If by some miracle we manage to avoid the fatal dangers of a nuclear Iran, there will no doubt be others, including a nuclear North Korea.

Although, in some sense, the United States of America is still the militarily strongest nation on earth, that means absolutely nothing if our enemies are willing to die and we are not.

It took only two nuclear bombs to get Japan to surrender– and the Japanese of that era were far tougher than most Americans today. Just one bomb– dropped on New York, Chicago or Los Angeles– might be enough to get us to surrender.

If we are still made of sterner stuff than it looks like, then it might take two or maybe even three or four nuclear bombs, but we will surrender.

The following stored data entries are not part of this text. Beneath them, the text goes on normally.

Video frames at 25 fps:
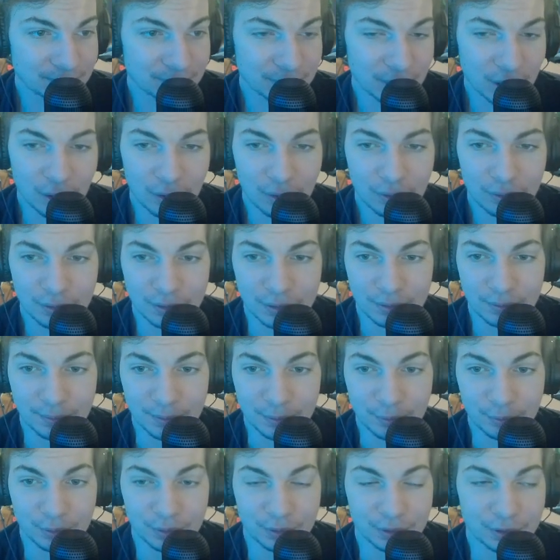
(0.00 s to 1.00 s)
all going to
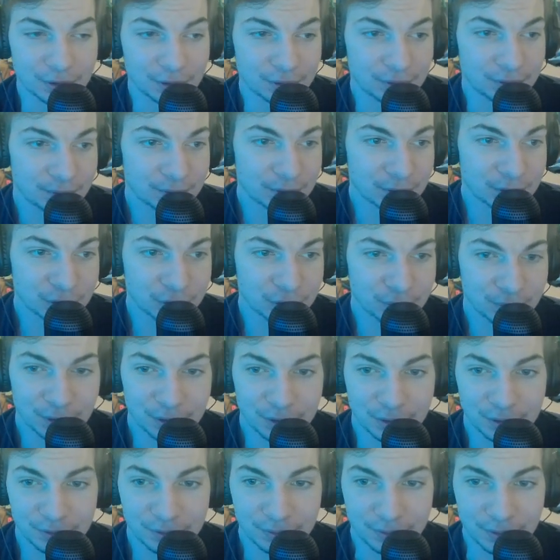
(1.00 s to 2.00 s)
be really good
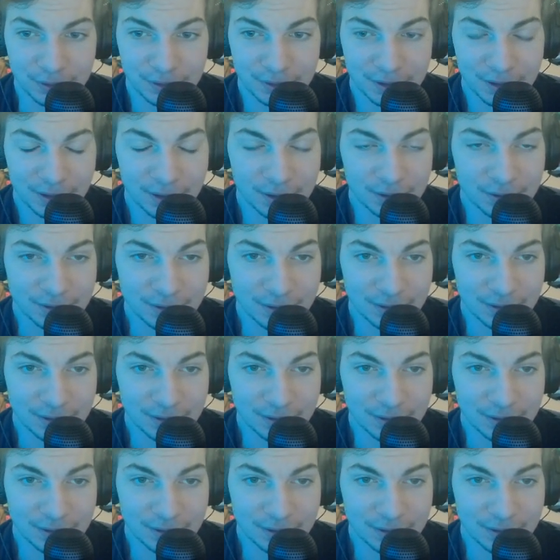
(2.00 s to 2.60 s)
contributors for the Titans.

It doesn’t matter if we retaliate and kill millions of innocent Iranian civilians– at least it will not matter to the fanatics in charge of Iran or the fanatics in charge of the international terrorist organizations that Iran supplies.

Ultimately, it all comes down to who is willing to die and who is not.

How did we get to this point? It was no single thing.

The dumbing down of our education, the undermining of moral values with the fad of “non-judgmental” affectations, the denigration of our nation through poisonous propaganda from the movies to the universities. The list goes on and on.

The trajectory of our course leads to a fate that would fully justify despair. The only saving grace is that even the trajectory of a bullet can be changed by the wind.

We have been saved by miraculous good fortune before in our history. The overwhelming military and naval expedition that Britain sent to New York to annihilate George Washington’s army was totally immobilized by a vast impenetrable fog that allowed the Americans to escape. That is how they ended up in Valley Forge.

In the World War II naval battle of Midway, if things had not happened just the way they did, at just the time they did, the American naval force would not only have lost, but could have been wiped out by the far larger Japanese fleet.

Over the years, we have had our share of miraculous deliverances. But that our fate today depends on yet another miracle is what can turn pessimism to despair.